▸ **Problem statement**: Make an exact copy of every entry below, with the pictures left out.

Stored data:
# # # #
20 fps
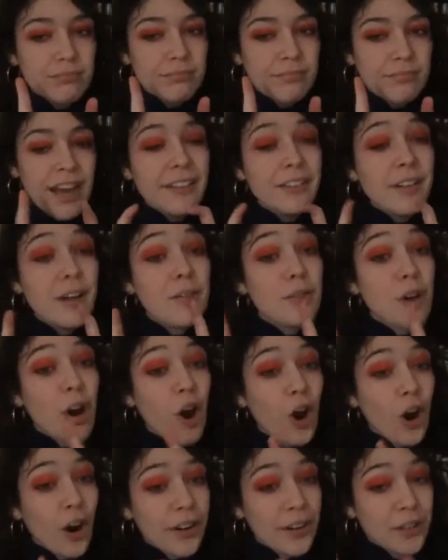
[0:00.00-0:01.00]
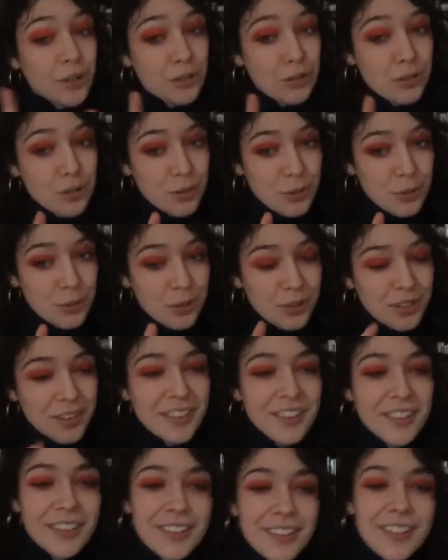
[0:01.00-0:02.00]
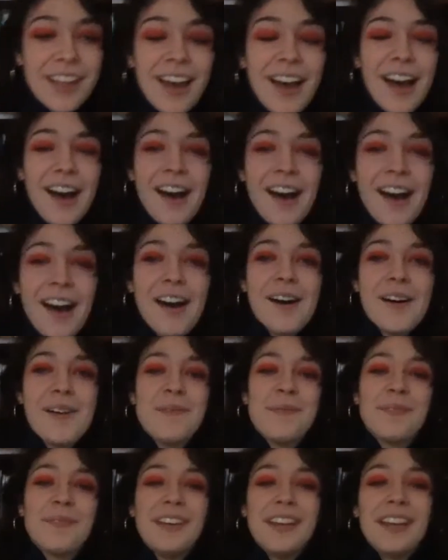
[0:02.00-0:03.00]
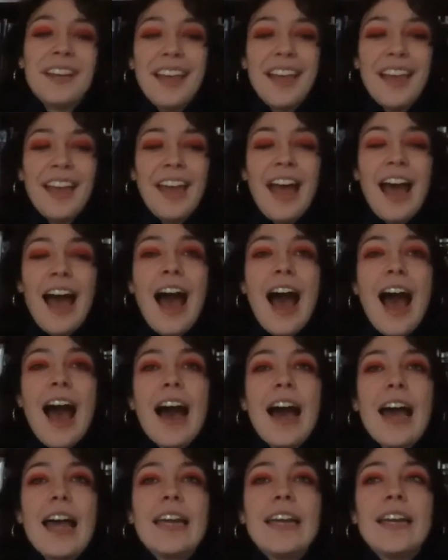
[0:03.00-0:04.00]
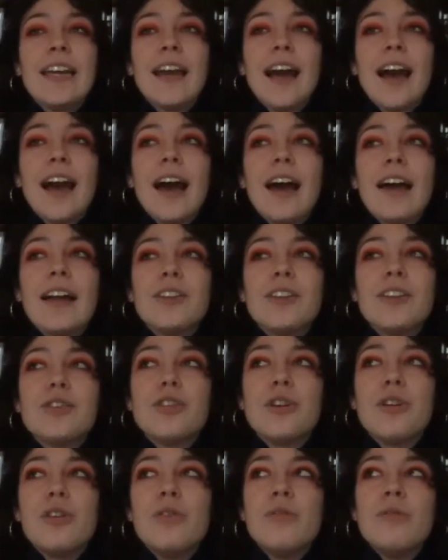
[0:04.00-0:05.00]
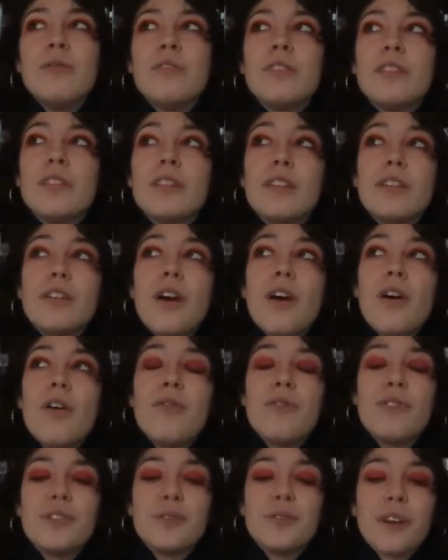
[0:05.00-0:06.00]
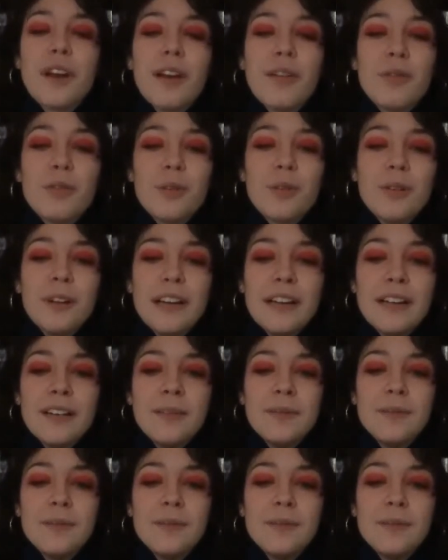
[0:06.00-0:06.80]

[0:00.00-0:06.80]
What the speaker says: I love art school. Um, I don't know if it's for everyone.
# # # #
▸ **Task output**:
20 fps
[0:00.00-0:01.00]
[0:01.00-0:02.00]
[0:02.00-0:03.00]
[0:03.00-0:04.00]
[0:04.00-0:05.00]
[0:05.00-0:06.00]
[0:06.00-0:06.80]

[0:00.00-0:06.80]
What the speaker says: I love art school. Um, I don't know if it's for everyone.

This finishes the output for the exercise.